What is HHC and How Does it Compare to THC?
Following the wild success of delta 8 THC as a legal alternative to the more controlled availability of delta 9 THC, the cannabis industry has sought other less-known cannabinoids to compete in the diverse cannabis marketplace. One of the newest and most promising is hexahydrocannabinol, usually shortened to HHC.
What is HHC?
HHC is a THC relative long known to science, but until recently not often discussed by cannabis users. HHC is a minor cannabinoid; it occurs naturally in cannabis, but in amounts too small to make extraction cost-effective. Since commercial production of HHC is just getting off the ground, it’s still not widely known.
Most cannabinoids can be converted to other cannabinoids by altering the chemistry of the molecules. Like delta 8 THC and delta 10 THC, commercial HHC is made from hemp-derived CBD in a lab through chemical processes. HHC has one major legal advantage over delta 8 and delta 10: it isn’t called THC.
How is HHC produced?
HHC was discovered in the 1940s by chemist Roger Adams. He created HHC by adding hydrogen to the THC molecule and altering its physical properties. The process, called hydrogenation, is first described in a 1947 patent document.
Hydrogenation modifies the structure of delta 9 THC by replacing a double bond with two hydrogen atoms, which changes its molecular weight and also makes it more stable. According to Mark Scialdone, a chemist and BR Brands Chief Science Officer, hydrogenation improves “stability and resistance to thermo-oxidative breakdown”—which means HHC has a longer shelf life and is less prone to damage caused by UV light and heat.

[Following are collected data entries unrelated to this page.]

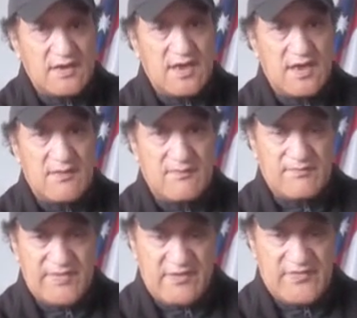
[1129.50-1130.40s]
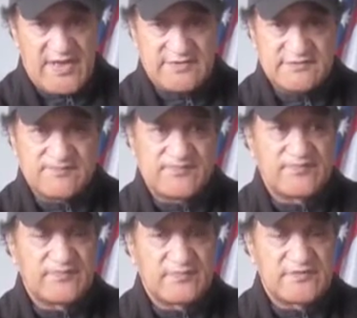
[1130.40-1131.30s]
um, Belfast.
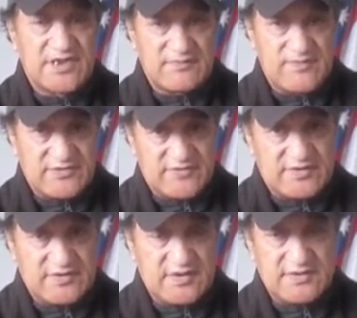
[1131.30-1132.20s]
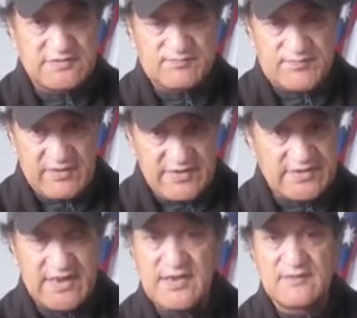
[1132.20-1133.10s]
St. Patrick is buried
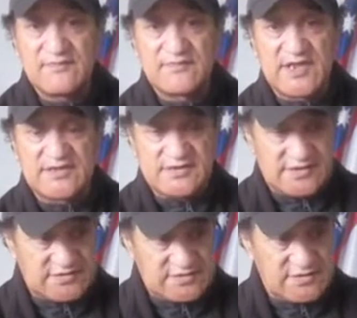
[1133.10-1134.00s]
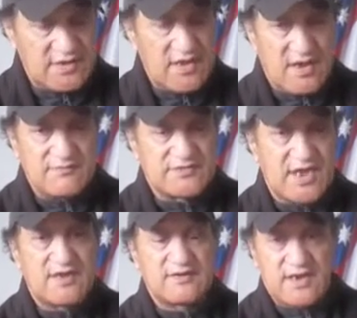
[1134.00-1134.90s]
there. That's his
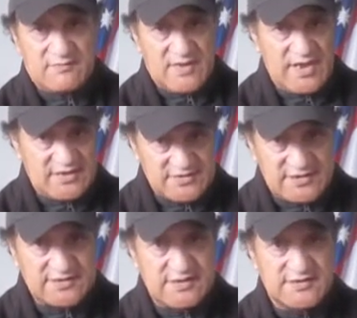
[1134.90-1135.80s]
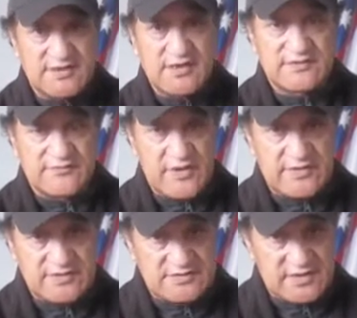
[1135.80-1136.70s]
hometown and my ancestors there, the
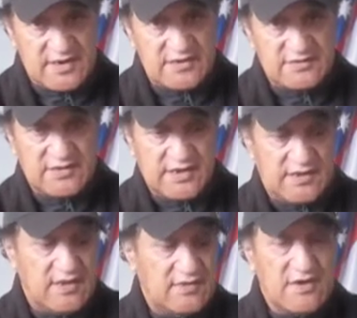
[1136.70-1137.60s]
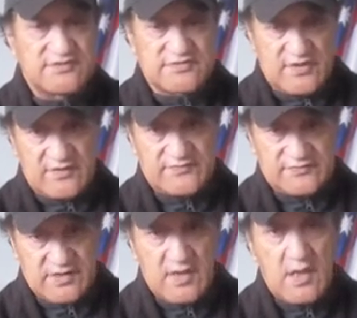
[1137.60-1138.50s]
Rogans and the
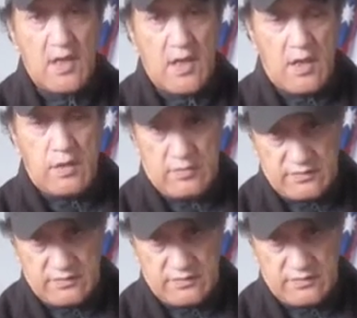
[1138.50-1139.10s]
Cosgroves,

Does HHC get you high? Does it have side effects?
This is kind of tricky. Although HHC isn’t technically a THC, it does produce similar effects—if you use enough of it. When it’s produced in the lab, an HHC batch is a mix of active and inactive HHC molecules. The active HHC binds well with your body’s cannabinoid receptors; the others don’t.
Reports from users generally describe the HHC high as being somewhere between delta 8 and delta 9 THC.
Pretty much everything we know about HHC’s effects and side effects is anecdotal.
Does HHC have medical benefits?
HHC hasn’t been widely studied, unlike more abundant cannabinoids like delta 9 THC or CBD, but there has been some promising research. A 2011 study showed that some synthetic analogs of hexahydrocannabinol (HHC) “strongly inhibited breast cancer cell-induced angiogenesis and tumor growth.” Japanese researchers published a paper in 2007 describing HHC’s impressive pain-blocking capability in mice. But it is probably too early to say whether HHC has great promise as a therapeutic drug.
Is HHC legal and will it stay legal?
Congress made the hemp plant and all its derivatives federally legal in the 2018 Farm Bill—as long as the plant or anything made from it contains less than 0.3 percent delta 9 THC.
Even though HHC is found naturally in the cannabis plant, commercial HHC is made by hydrogenating hemp-derived cannabinoids under pressure with a catalyst like palladium. Scientists at the National Cannabis Industry Association call the result a “semi-synthetic” cannabis compound.
In May 2022, the 9th U.S. Circuit Court of Appeals confirmed that delta 8 THC was legal under the Farm Bill hemp definition, and that all other compounds and derivatives of hemp are also legal, as long as they don’t contain more than the legal maximum 0.3 percent delta 9 THC. That apparently makes HHC a legal hemp product, and offers protection for manufacturers and sellers of HHC (and delta 8 and delta 10 THC, and THCP), although some attorneys note that other federal courts could reach different conclusions.
However, HHC could still be banned by individual states. This is likely if HHC becomes popular enough that it threatens sales in the legal cannabis market, as we’ve seen happen with delta 8 THC.